How to replace the empty place with next line content in shell script

Question

1,n1,abcd,1234 
2,n2,abrt,5666
 ,h2,yyyy,123x
3,h2,yyyy,123y
3,h2,yyyy,1234
 ,k1,yyyy,5234
4,22,yyyy,5234

the above given is my input file abc.txt , all I want the missing first column value should fill with next row first value. example:

3,h2,yyyy,123x
3,h2,yyyy,123y

I want output like below,

1,n1,abcd,1234
2,n2,abrt,5666
3,h2,yyyy,123x// the missing first column value 3 should fill with second row first value
3,h2,yyyy,123y
3,h2,yyyy,1234
4,k1,yyyy,5234
4,22,yyyy,5234

How to implement this with help of AWK or some other alternate in shell script,please help.

Answer 1

With GNU sed:

$ sed '/^ ,/{N;s/ \(.*\n\)\([^,]*\)\(.*\)/\2\1\2\3/}' infile
1,n1,abcd,1234 
2,n2,abrt,5666
3,h2,yyyy,123x
3,h2,yyyy,123y
3,h2,yyyy,1234
4,k1,yyyy,5234
4,22,yyyy,5234

The sed command does the following:

/^ ,/ {   # If the line starts with 'space comma'
    N     # Append the next line

    # Extract the value before the comma, prepend to first line
    s/ \(.*\n\)\([^,]*\)\(.*\)/\2\1\2\3/
}

BSD sed would require an extra semicolon before the closing brace.

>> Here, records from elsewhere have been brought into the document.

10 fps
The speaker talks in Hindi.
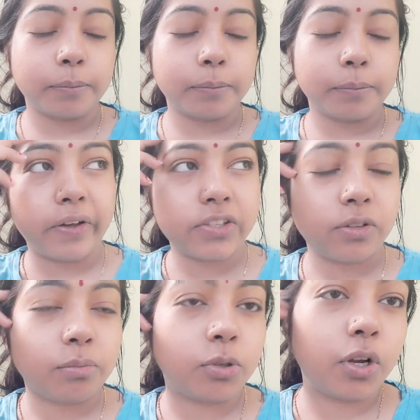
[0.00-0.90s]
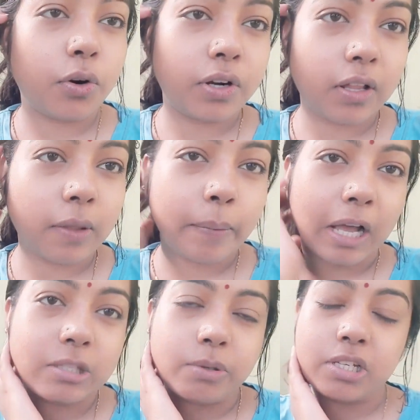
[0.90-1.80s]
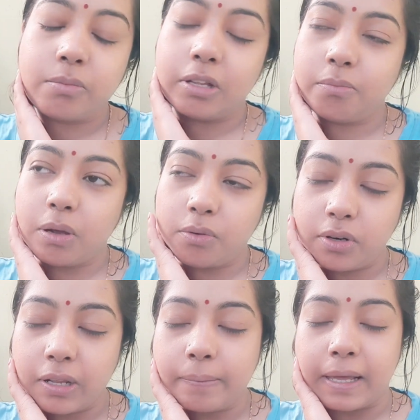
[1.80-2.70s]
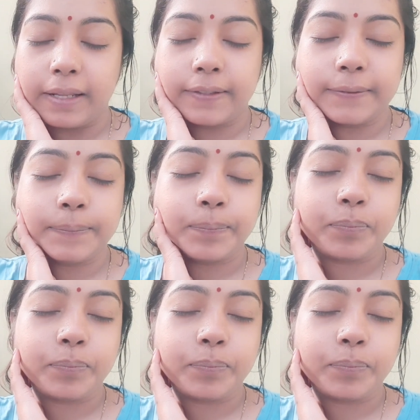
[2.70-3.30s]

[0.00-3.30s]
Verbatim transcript: मुझे वैसे तो मुझे उठना था पाँच बजे बाद मैं उठ नहीं पा रही थीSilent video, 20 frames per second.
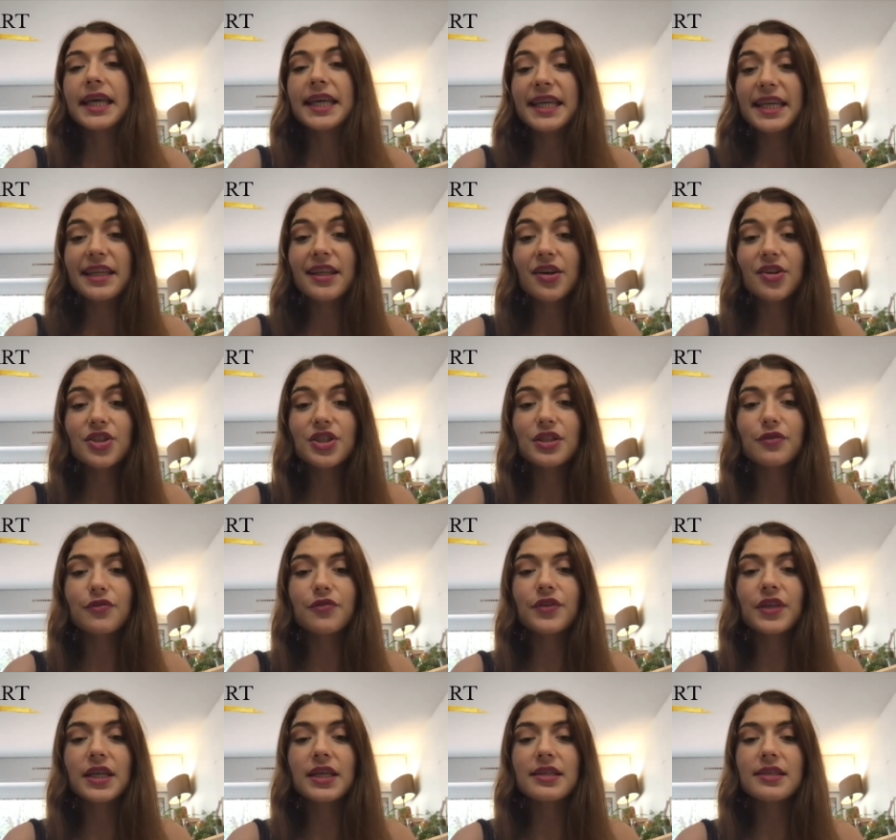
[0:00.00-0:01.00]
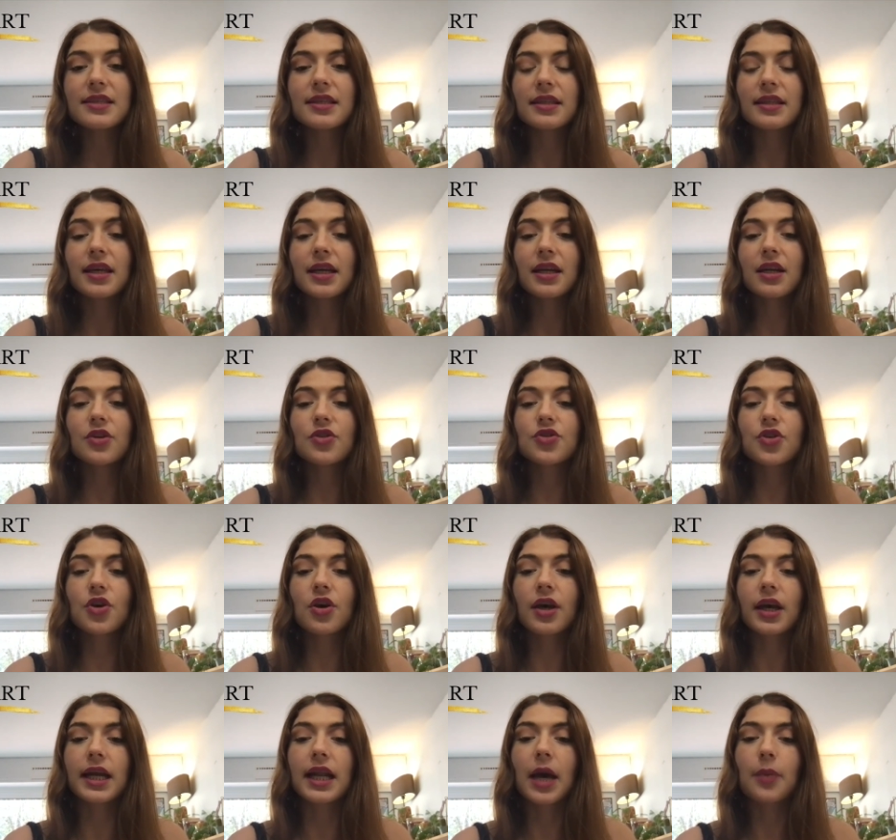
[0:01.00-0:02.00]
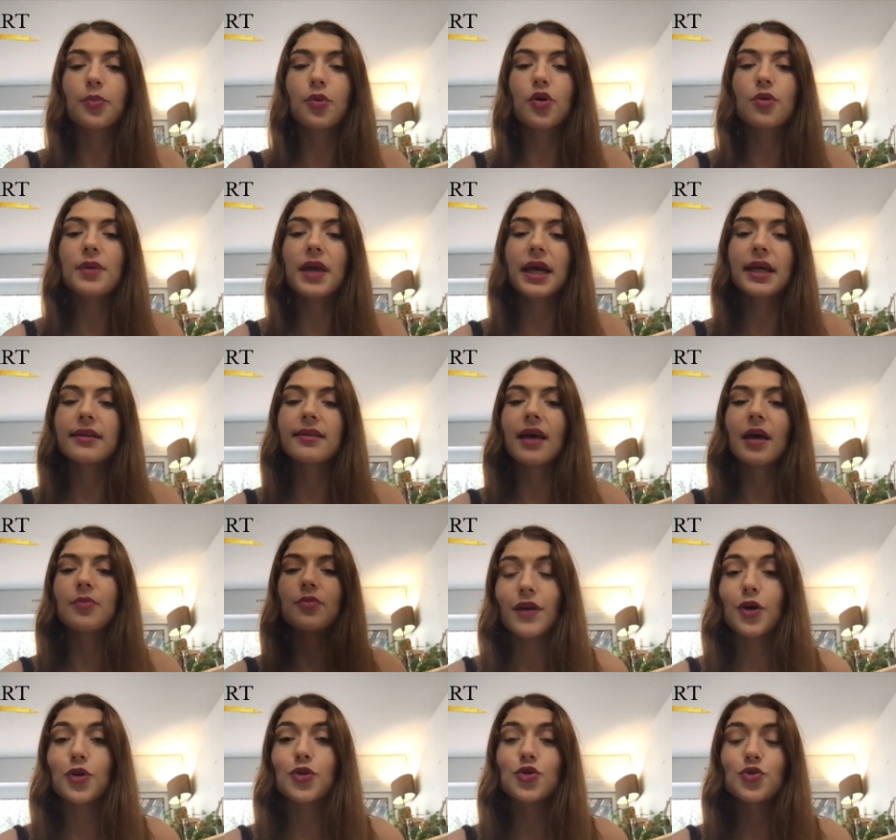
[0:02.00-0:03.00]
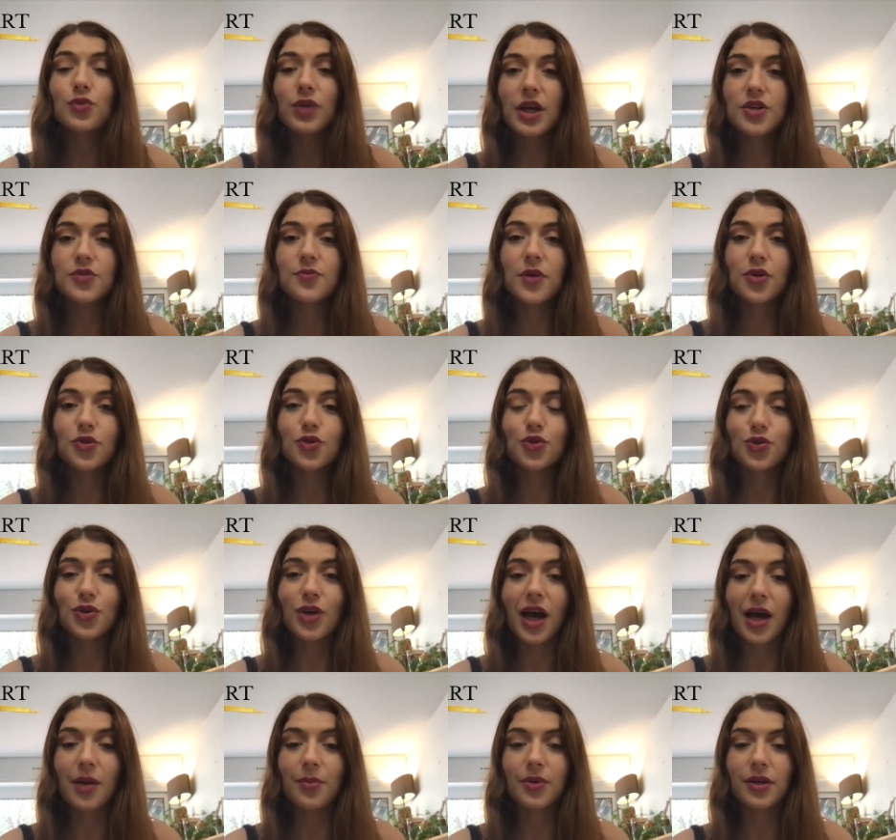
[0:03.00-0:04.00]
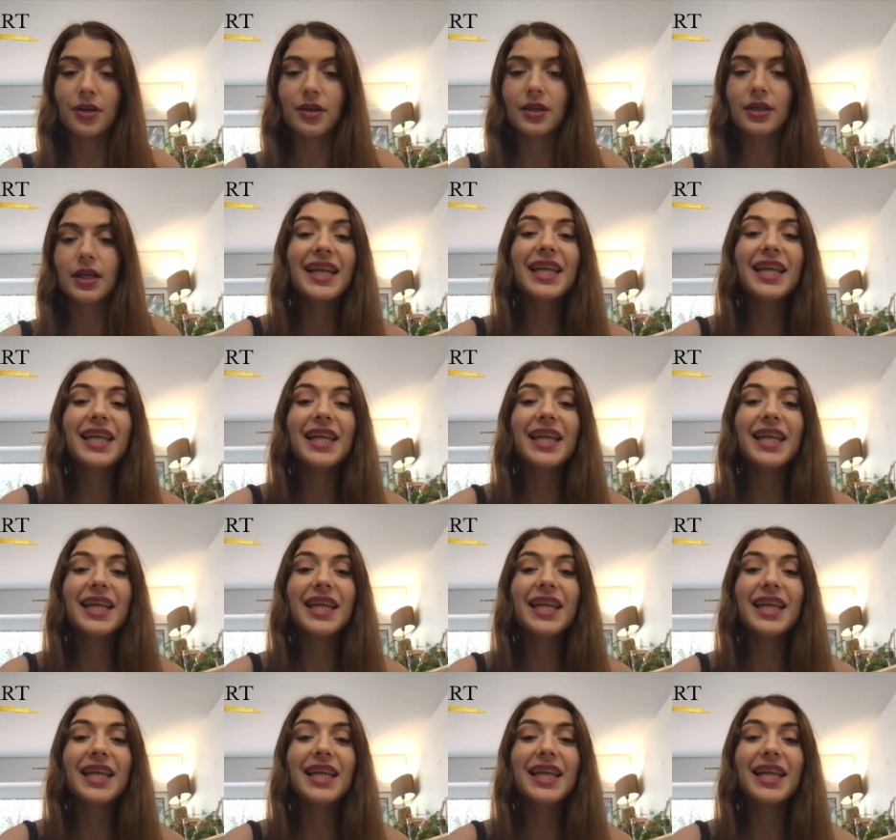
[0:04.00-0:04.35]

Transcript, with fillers: Identifier ces déclencheurs est la première étape vers un soulagement durable.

This only works with non-contiguous lines with missing values.

Answer 2

Using awk you can do:

awk -F, '$1 ~ /^ *$/ {
   p=p RS $0
   next
}
p!="" {
   gsub(RS " +", RS $1, p)
   sub("^" RS, "", p)
   print p
   p=""
} 1' file

1,n1,abcd,1234
2,n2,abrt,5666
3,h2,yyyy,123x
3,h2,yyyy,123y
3,h2,yyyy,1234
4,k1,yyyy,5234
4,22,yyyy,5234

Answer 3

I would reverse the file, and then replace the value from the previous line:

tac filename | awk -F, '$1 ~ /^[[:blank:]]*$/ {$1 = prev} {print; prev=$1}' | tac

This will also fill in missing values on multiple lines.